US pharmaceutical company Merck & Co Inc (NYSE:MRK), known as MSD outside the US and Canada, announced on Monday that the US Food and Drug Administration (FDA) has approved an updated indication for Winrevair (sotatercept-csrk) to treat adults with pulmonary arterial hypertension (PAH, WHO Group 1).

The approval, based on results from the Phase 3 ZENITH trial, expands the label to include reductions in key clinical worsening events such as hospitalisation for PAH, lung transplantation, and death.

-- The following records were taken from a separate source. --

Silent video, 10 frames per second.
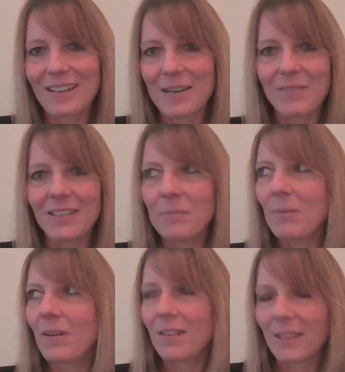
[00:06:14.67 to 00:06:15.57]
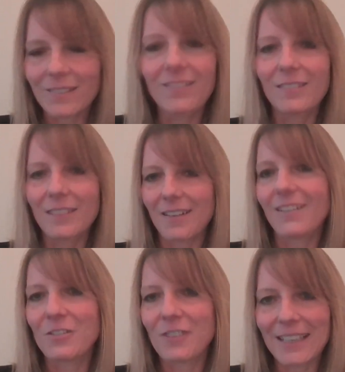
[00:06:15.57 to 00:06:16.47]
I mean, the places
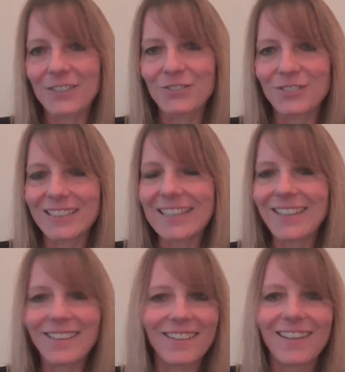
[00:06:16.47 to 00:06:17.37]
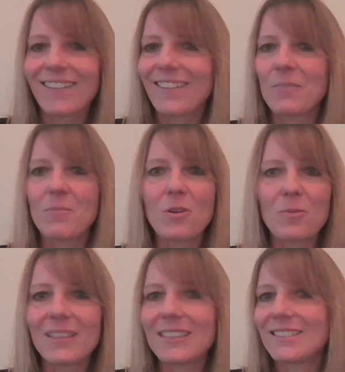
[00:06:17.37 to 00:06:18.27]
you get to see, the
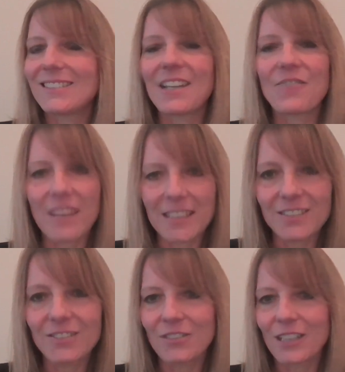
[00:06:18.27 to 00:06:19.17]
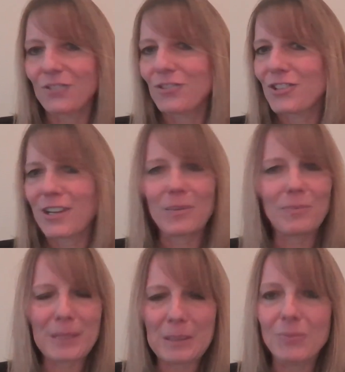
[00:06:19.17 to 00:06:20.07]
moments, the events you get to share,
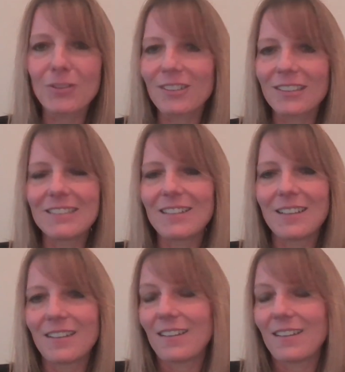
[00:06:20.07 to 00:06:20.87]
people.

In the ZENITH study, which enrolled 172 participants, adding Winrevair to background therapy reduced the risk of major morbidity and mortality by 76% compared to placebo. The composite primary endpoint -- time to first occurrence of all-cause death, lung transplantation, or hospitalisation for PAH -- occurred in 17% of Winrevair-treated patients versus 55% of those on placebo. The trial was stopped early due to overwhelming efficacy.

Winrevair, an activin signalling inhibitor, was first approved in March 2024 following the STELLAR study. Merck noted that the ZENITH data further support the therapy's benefit-risk profile across a broad range of adult patients with PAH.

Healthcare providers are advised to monitor haemoglobin and platelet levels during treatment due to potential risks of erythrocytosis and thrombocytopenia. The most common adverse reactions included infections, epistaxis, diarrhoea, and telangiectasia.